Record extracts ▸
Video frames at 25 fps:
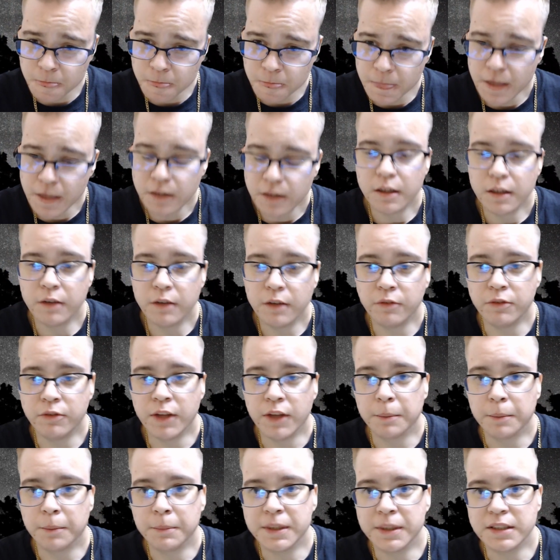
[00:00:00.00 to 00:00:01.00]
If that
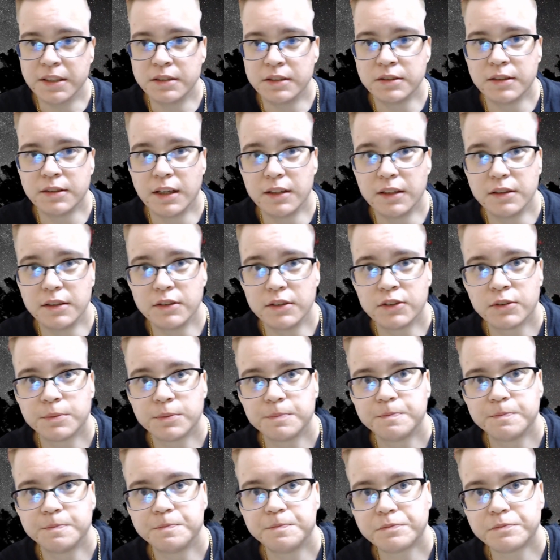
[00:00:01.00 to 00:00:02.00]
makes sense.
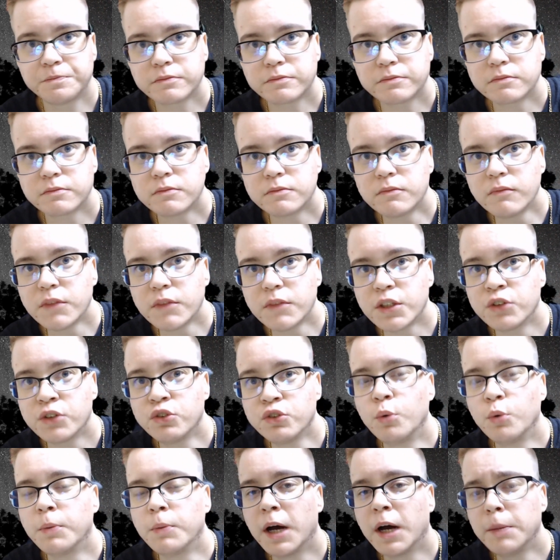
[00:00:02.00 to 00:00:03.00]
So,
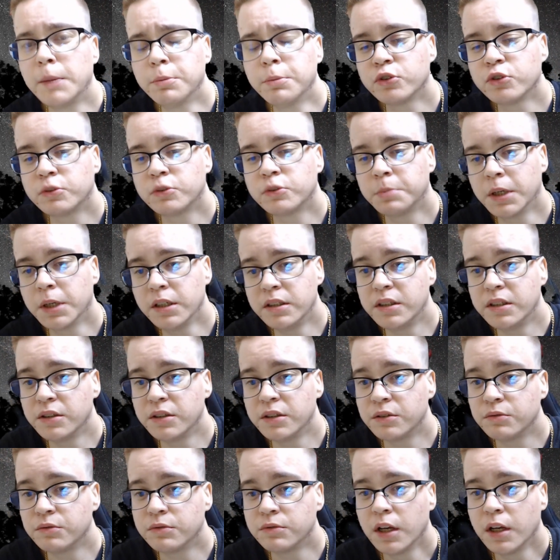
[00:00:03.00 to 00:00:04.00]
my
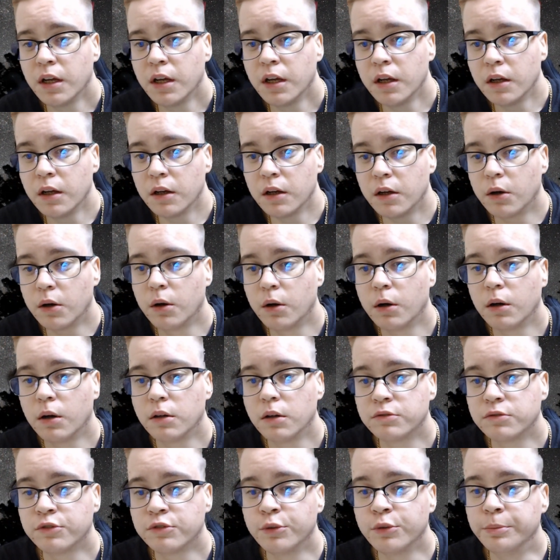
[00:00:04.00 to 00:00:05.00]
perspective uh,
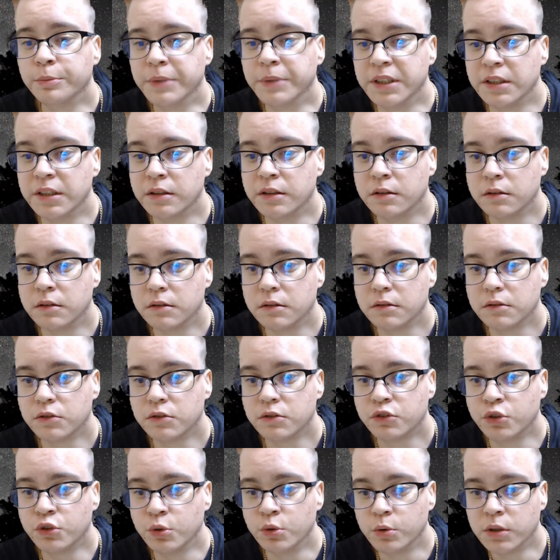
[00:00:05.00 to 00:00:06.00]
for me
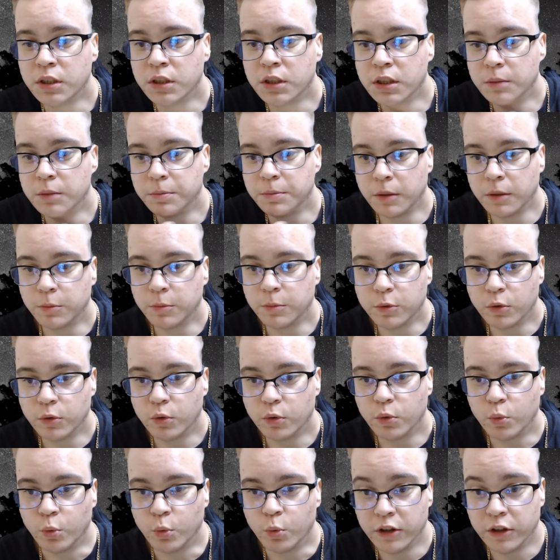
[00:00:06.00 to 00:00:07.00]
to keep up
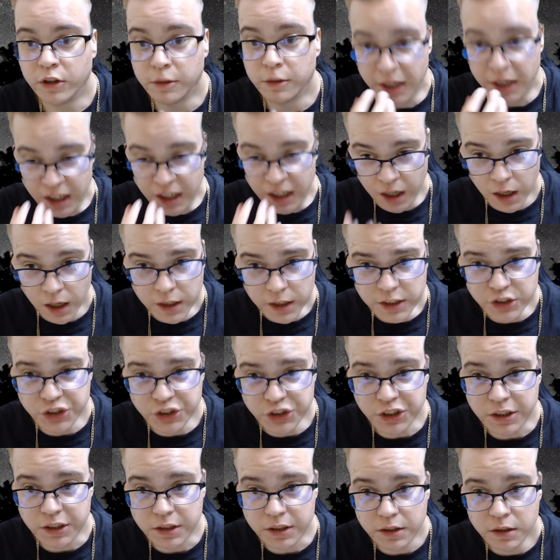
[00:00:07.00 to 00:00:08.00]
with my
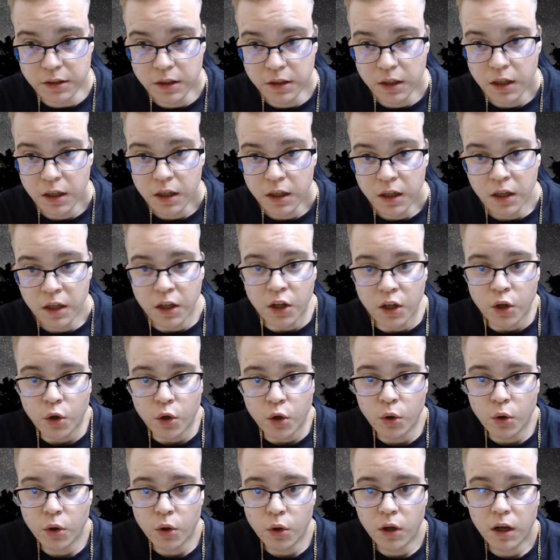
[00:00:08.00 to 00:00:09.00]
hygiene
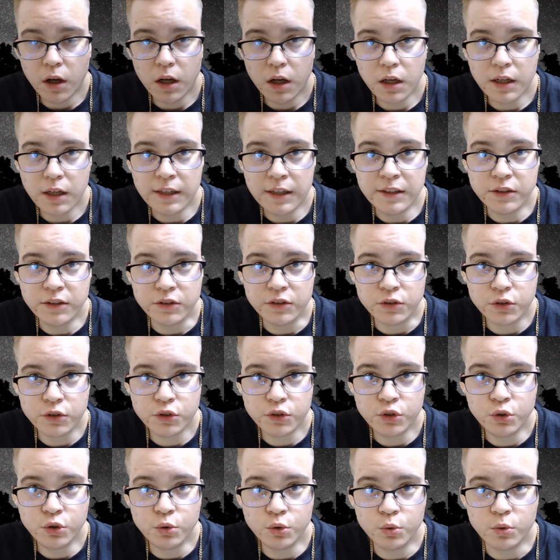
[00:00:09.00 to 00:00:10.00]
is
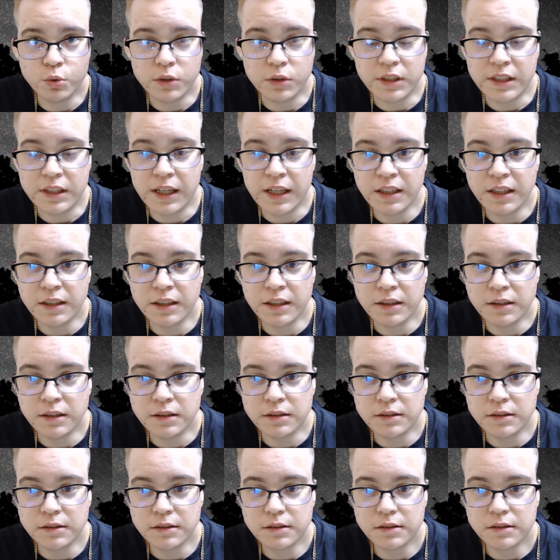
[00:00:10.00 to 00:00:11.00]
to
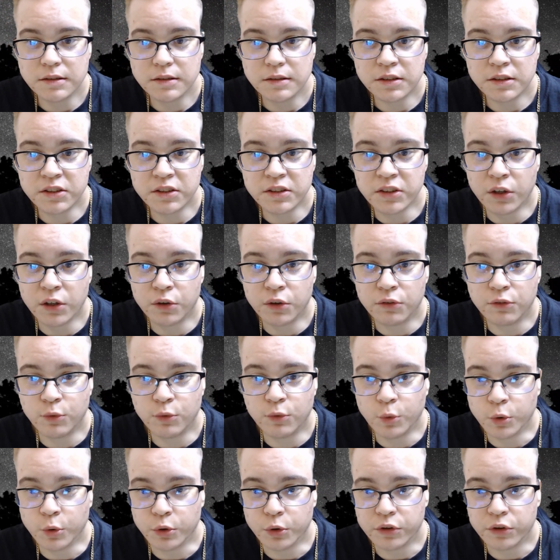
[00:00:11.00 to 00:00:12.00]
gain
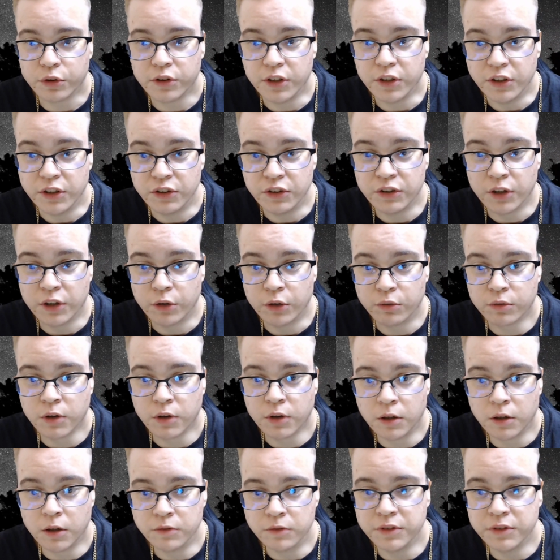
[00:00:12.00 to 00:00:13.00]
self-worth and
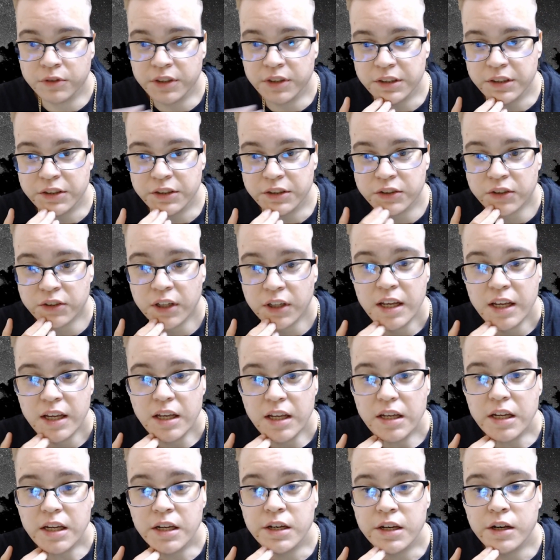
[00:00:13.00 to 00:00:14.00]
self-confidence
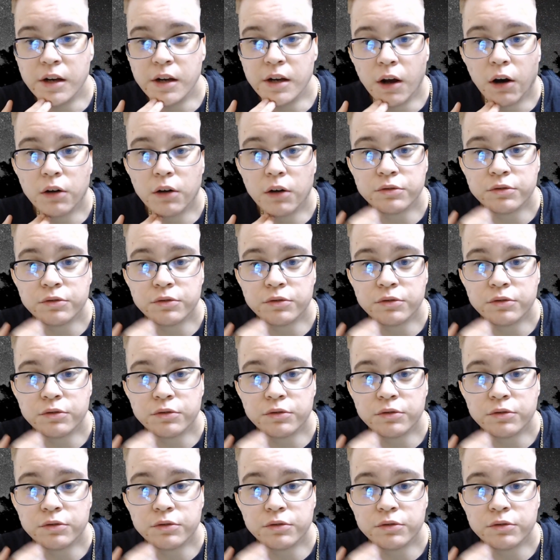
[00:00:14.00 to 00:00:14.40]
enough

Exercise objective ▸ Drop the pictures, then write out only the lines running from the one containing "[00:00:10.00 to 00:00:11.00]" through the last line above, both included, exactly.

Task response ▸
[00:00:10.00 to 00:00:11.00]
to
[00:00:11.00 to 00:00:12.00]
gain
[00:00:12.00 to 00:00:13.00]
self-worth and
[00:00:13.00 to 00:00:14.00]
self-confidence
[00:00:14.00 to 00:00:14.40]
enough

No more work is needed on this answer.